Set down the records exactly as they stand, except for any pictures, which you should omit.
************
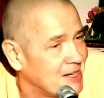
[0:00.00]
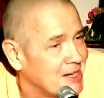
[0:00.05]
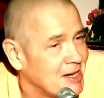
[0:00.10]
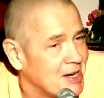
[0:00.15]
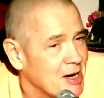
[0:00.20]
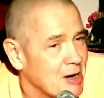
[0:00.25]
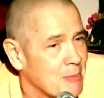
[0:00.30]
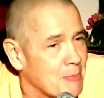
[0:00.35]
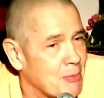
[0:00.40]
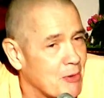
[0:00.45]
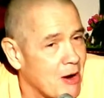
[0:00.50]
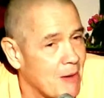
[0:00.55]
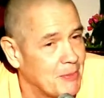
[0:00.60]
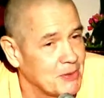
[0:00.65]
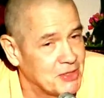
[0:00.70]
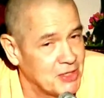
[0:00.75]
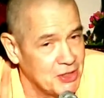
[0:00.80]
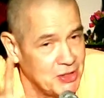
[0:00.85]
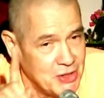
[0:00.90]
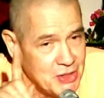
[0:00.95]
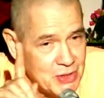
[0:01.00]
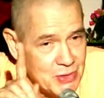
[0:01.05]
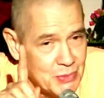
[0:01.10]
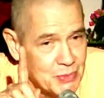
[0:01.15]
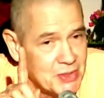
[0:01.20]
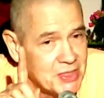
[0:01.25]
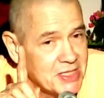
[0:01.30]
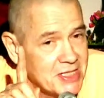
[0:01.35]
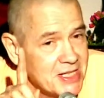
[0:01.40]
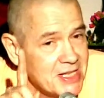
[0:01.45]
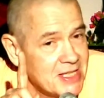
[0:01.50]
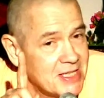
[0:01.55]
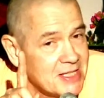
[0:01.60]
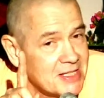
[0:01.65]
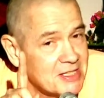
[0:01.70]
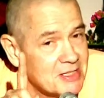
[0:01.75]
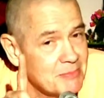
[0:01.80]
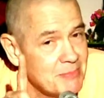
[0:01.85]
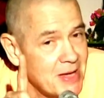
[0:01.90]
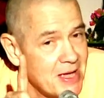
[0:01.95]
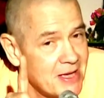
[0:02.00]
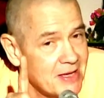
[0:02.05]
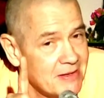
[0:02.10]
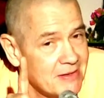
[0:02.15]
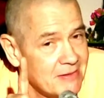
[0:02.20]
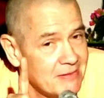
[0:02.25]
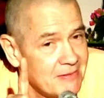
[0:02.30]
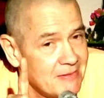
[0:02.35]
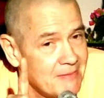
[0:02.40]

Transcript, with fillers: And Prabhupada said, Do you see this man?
************
## OUTPUT:
[0:00.00]
[0:00.05]
[0:00.10]
[0:00.15]
[0:00.20]
[0:00.25]
[0:00.30]
[0:00.35]
[0:00.40]
[0:00.45]
[0:00.50]
[0:00.55]
[0:00.60]
[0:00.65]
[0:00.70]
[0:00.75]
[0:00.80]
[0:00.85]
[0:00.90]
[0:00.95]
[0:01.00]
[0:01.05]
[0:01.10]
[0:01.15]
[0:01.20]
[0:01.25]
[0:01.30]
[0:01.35]
[0:01.40]
[0:01.45]
[0:01.50]
[0:01.55]
[0:01.60]
[0:01.65]
[0:01.70]
[0:01.75]
[0:01.80]
[0:01.85]
[0:01.90]
[0:01.95]
[0:02.00]
[0:02.05]
[0:02.10]
[0:02.15]
[0:02.20]
[0:02.25]
[0:02.30]
[0:02.35]
[0:02.40]

Transcript, with fillers: And Prabhupada said, Do you see this man?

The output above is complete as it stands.